Housing First: Neuer Ansatz für Wohnungslose in Wuppertal
Der Paritätische Wohlfahrtsverband stellt das Konzept aus den USA vor. In Düsseldorf läuft das Projekt bereits.
Als am 29. Mai der Starkregen die Straßen in Wuppertal überflutete, dachten die meisten erst einmal an ihren eigenen Keller oder ihre Wohnung. So auch Iris Colsman, Kreisgruppenvorsitzende des Paritätischen Wohlfahrtsverbands in Wuppertal. „Und plötzlich kam es über mich: Was ist mit den Herren, die unter der Brücke Stennert leben?“, fragte Colsman zu Beginn des Vortrags über das Housing First Fonds Projekt in der Färberei. Obdachlose hätten in so einer Notlage sehr zu kämpfen.
Dieses Mal konnten sie in Sicherheit gebracht werden - trotzdem ist Wohnungslosigkeit in NRW und auch in Wuppertal ein Problem. Daher stellte Sylvia Rietenberg, Fachreferentin für Wohnungspolitik von der Kreisgruppe Münster das Projekt Housing First (deutsch: Wohnen zuerst) vor. Im Publikum saßen vor allem Mitarbeiter paritätischer Träger und unterschiedlicher Einrichtungen in Wuppertal sowie Mitarbeiter der Stadtverwaltung, aber auch, zur Überraschung Colsmans, Vertreter der Diakonie, also eines konfessionellen Trägers.
Ziel des Projekts ist es, Menschen, die lange wohnungslos sind, langfristig zu einer Wohnung mit regulärem Mietvertrag zu verhelfen. Die Träger sollen helfen, in dem sie Vermieter der Wohnungen werden. „Der Housing First-Ansatz bedeutet: Gib dem Menschen eine Wohnung und die Hilfe, die er braucht, um dort wohnen zu können“, so Rietenberg.
Seine Ursprünge hat Housing First in den USA, wo es bereits in den 90er Jahren angewendet wurde. In mehreren europäischen Ländern, etwa in Österreich und Portugal, ist der Ansatz bereits erfolgreich umgesetzt worden. In Düsseldorf hat der Paritätische Wohlfahrtsverband NRW in Zusammenarbeit mit dem Verein Asphalt und der paritätischen Geldberatung das Projekt angestoßen.
Dafür spendete der deutsche Maler, Bildhauer und Fotograf Gerhard Richter 18 Bilder.

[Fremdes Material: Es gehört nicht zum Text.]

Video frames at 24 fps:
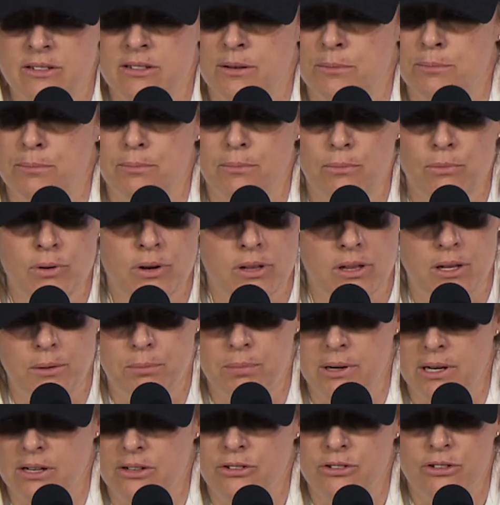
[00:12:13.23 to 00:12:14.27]
some really
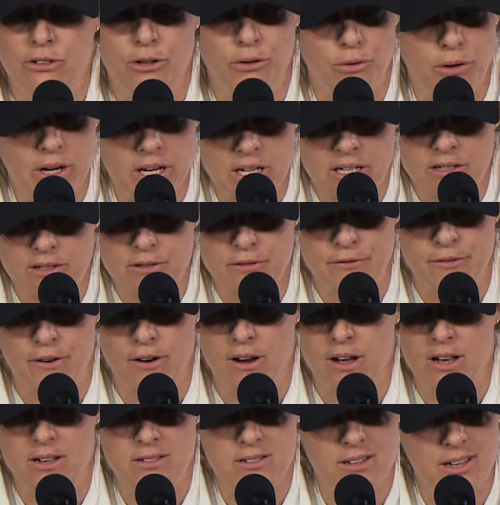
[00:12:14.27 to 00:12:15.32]
big screens for
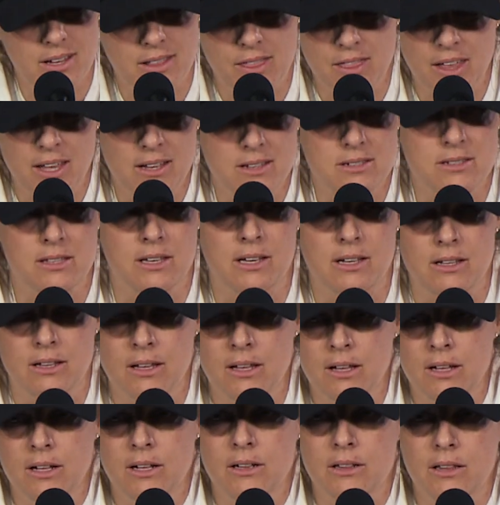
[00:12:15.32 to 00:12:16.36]
us, like things that,
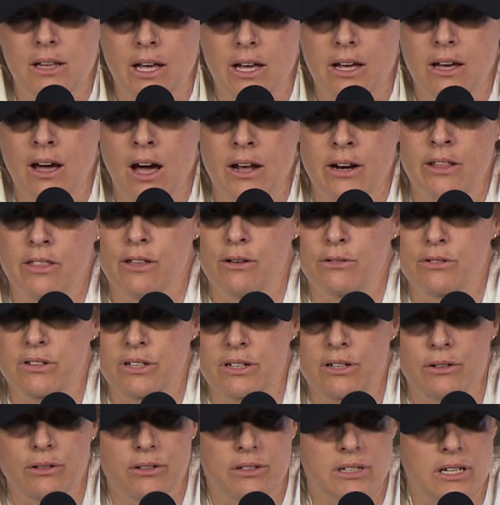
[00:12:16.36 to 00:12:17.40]
like kind of those
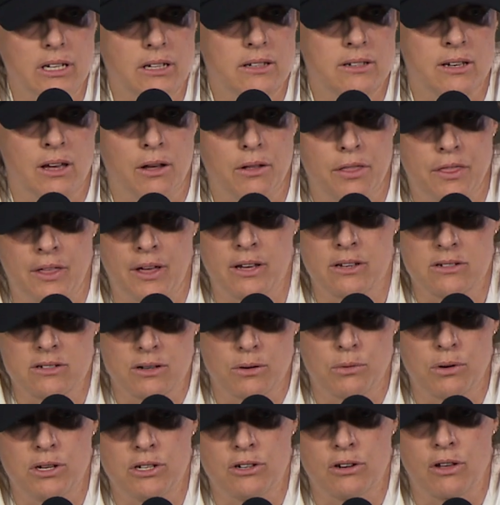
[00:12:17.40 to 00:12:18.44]
little detail things
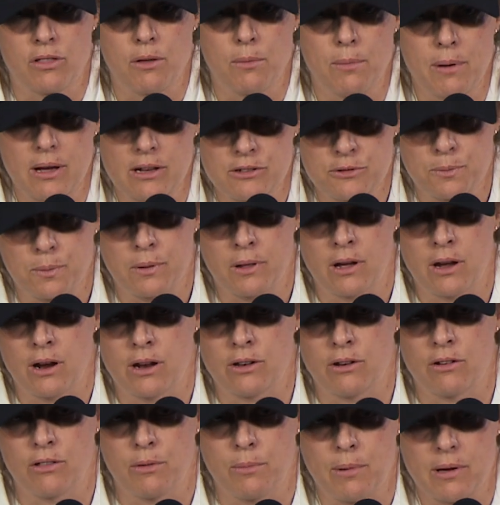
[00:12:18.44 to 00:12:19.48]
that when you're the best player
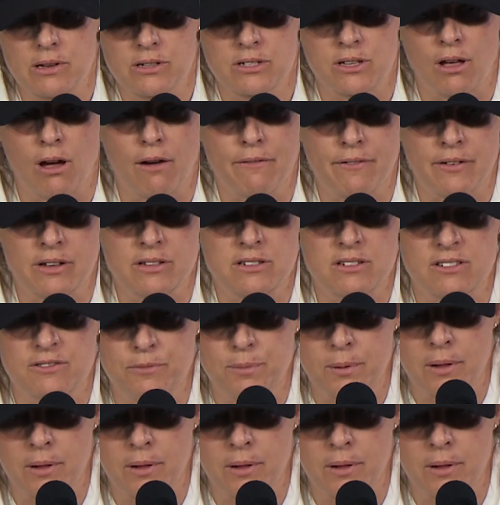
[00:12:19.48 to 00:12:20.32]
and you're the best offensive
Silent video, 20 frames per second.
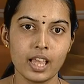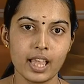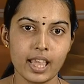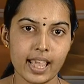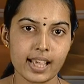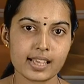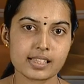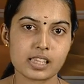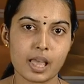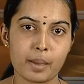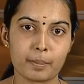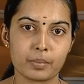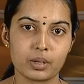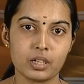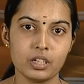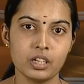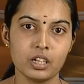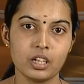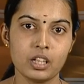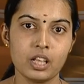
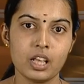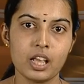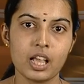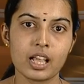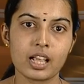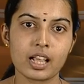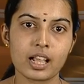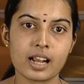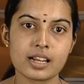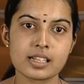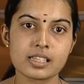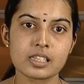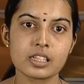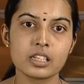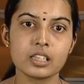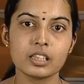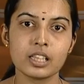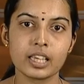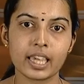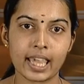Example,
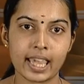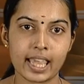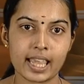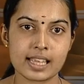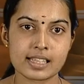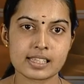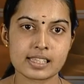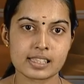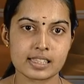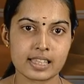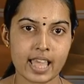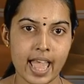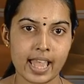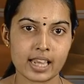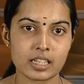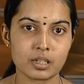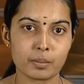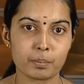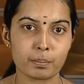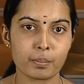consider the case
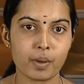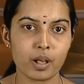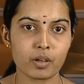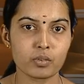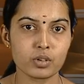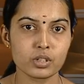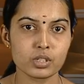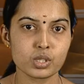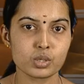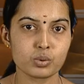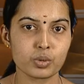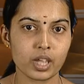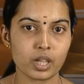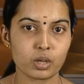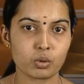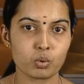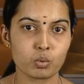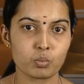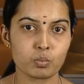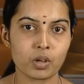that power to a
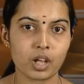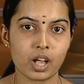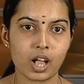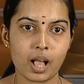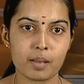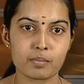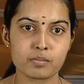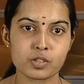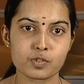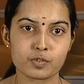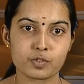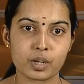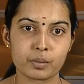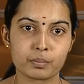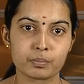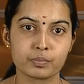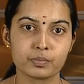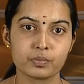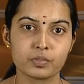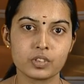room comes
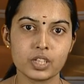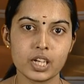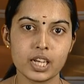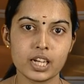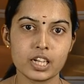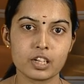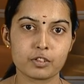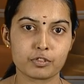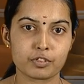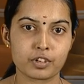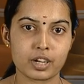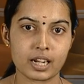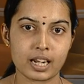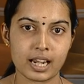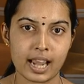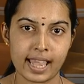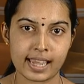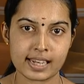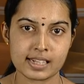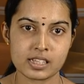from three different
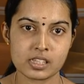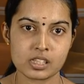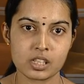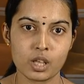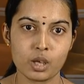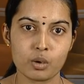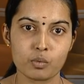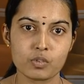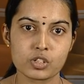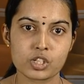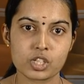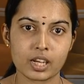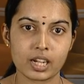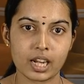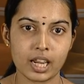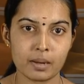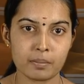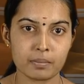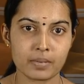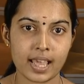lines which are
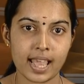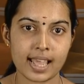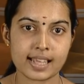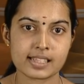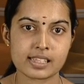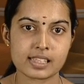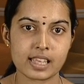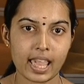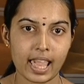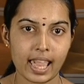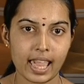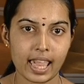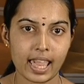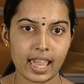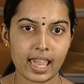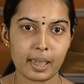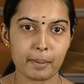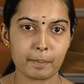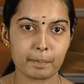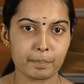named as
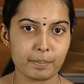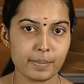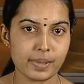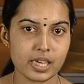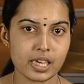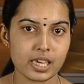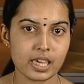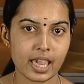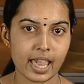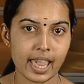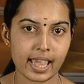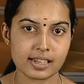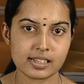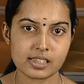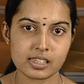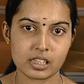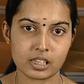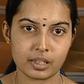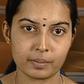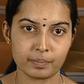A, B and
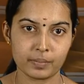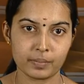C.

Der Erlös fließt in das Projekt. Bisher konnten bereits 48 Wohneinheiten in den vergangenen zwei Jahren an Obdachlose vermietet werden.
„Ziel ist es, den Zugang zu Wohnraum nicht an Bedingungen wie Therapie oder Abstinenz zu knüpfen“, sagt Rietenberg. Trotzdem sollen die Bewohner parallel betreut werden. Sobald die Obdachlosen einen Schlüssel in der Hand hätten, käme das Bedürfnis nach Hilfe von allein.
Das Projekt zielt darauf ab, die Wohnungslosen aus ihrem alten Umfeld herauszulösen und in normalen Mietshäusern unterzubringen. „Wir wollen keine Ghettos“, betont Rietenberg. Auch der Bau von ganzen Häusern, in dem nur Obdachlose leben, sei nicht das Ziel des Konzepts.
Das Konzept stieß bei den Trägern zunächst auf positive Resonanz, aber es kamen auch kritische Fragen in der Diskussion auf. „Ich kann mir schlecht vorstellen, dass der, der in der Bäckerei herumkrakelt, in einer Wohnung wohnt und dort zurecht kommt“, hieß es aus dem Publikum.
Aber der Housing First Ansatz scheint erfolgreich zu sein - zwischen 80 und 90 Prozent der Langzeitwohnungslosen, die in Housing First Projekten untergekommen sind, sind langfristig in den Wohnungen geblieben.